102. En ce qui concerne les justifications supplémentaires, à savoir la protection de l’environnement, de la culture et du tourisme, le gouvernement italien n’a pas expliqué le lien qu’il fait entre la réglementation spécifique de l’article 49 du code de la navigation et la protection de ces enjeux. Même si la décision de maintenir les plages dans le domaine public peut être motivée par des raisons environnementales ou culturelles, la protection de ces intérêts publics peut être mieux assurée par des mesures exigeant des concessionnaires qu’ils entreprennent ou de s’abstiennent d’entreprendre des actions spécifiques. Ils pourraient, par exemple, être tenus par certaines réglementations de construire conformément à certaines normes ou de prendre soin de biens historiques ou culturels dans la zone concédée. La municipalité pourrait toutefois développer ces justifications dans le cadre de la procédure nationale et établir un lien plus clair quant aux raisons pour lesquelles ces raisons pourraient être avancées à l’appui de l’article 49 du code de la navigation.
103. SIIB a également invoqué une possible violation du droit d’exercer une activité économique et du droit de propriété. La juridiction de renvoi n’a toutefois pas demandé l’interprétation des articles 16 et 17 de la Charte, qui concernent ces droits. Il peut toutefois être utile de rappeler que la Cour a déjà précisé qu’un examen de la restriction représentée par une réglementation nationale au titre des articles 49 et 56 TFUE couvre également les éventuelles restrictions de l’exercice des droits et des libertés prévus aux articles 15 à 17 de la charte des droits fondamentaux de sorte qu’un examen séparé du droit de propriété consacré à l’article 17 de celle-ci n’est pas nécessaire (38).
Conclusion intermédiaire
104. Si la réglementation nationale en cause dans la présente affaire est qualifiée de restriction non discriminatoire à la liberté d’établissement, j’estime, sous réserve des vérifications qu’il incombe à la juridiction de renvoi d’effectuer, qu’elle est proportionnée à l’objectif de protection de la propriété publique et des finances publiques.
IV. Conclusion
105. Eu égard aux considérations qui précèdent, je propose à la Cour de répondre à la question préjudicielle posée par le Consiglio di Stato (Conseil d’État, Italie) de la manière suivante :
Une mesure nationale telle que l’article 49 du code de la navigation, qui, à l’expiration de la concession, a pour effet l’incorporation au domaine public, sans compensation, des ouvrages inamovibles construits sur la zone concédée, ne constitue pas une restriction à la liberté d’établissement interdite par l’article 49 TFUE, pour autant que la durée de la concession soit suffisante pour l’amortissement de l’investissement par le concessionnaire. Il en est ainsi même si une nouvelle concession est accordée au même concessionnaire pour la même zone.

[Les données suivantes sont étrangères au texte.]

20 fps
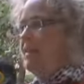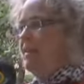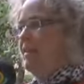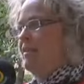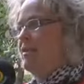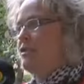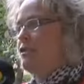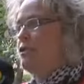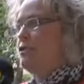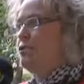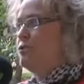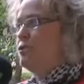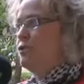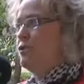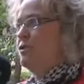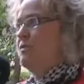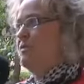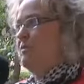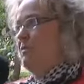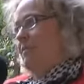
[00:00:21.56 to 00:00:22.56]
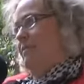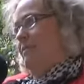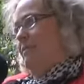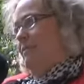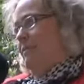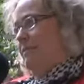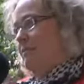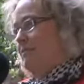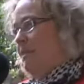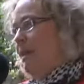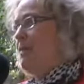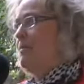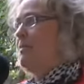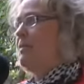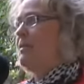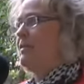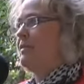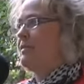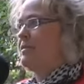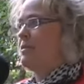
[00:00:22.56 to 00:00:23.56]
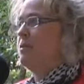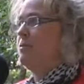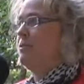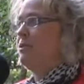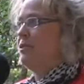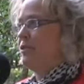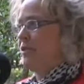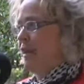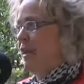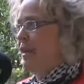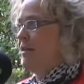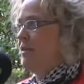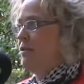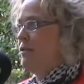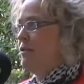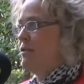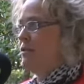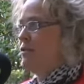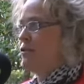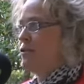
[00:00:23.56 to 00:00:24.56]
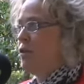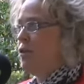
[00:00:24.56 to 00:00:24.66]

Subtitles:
The solution, in my opinion, is always dialogue.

À titre subsidiaire, si une réglementation nationale telle que l’article 49 du code de la navigation est qualifiée de restriction non discriminatoire à la liberté d’établissement, une telle restriction n’est pas interdite par l’article 49 TFUE, pour autant qu’elle soit proportionnée aux objectifs légitimes de protection du domaine public et de protection des finances publiques, ce qu’il appartient à la juridiction de renvoi de vérifier.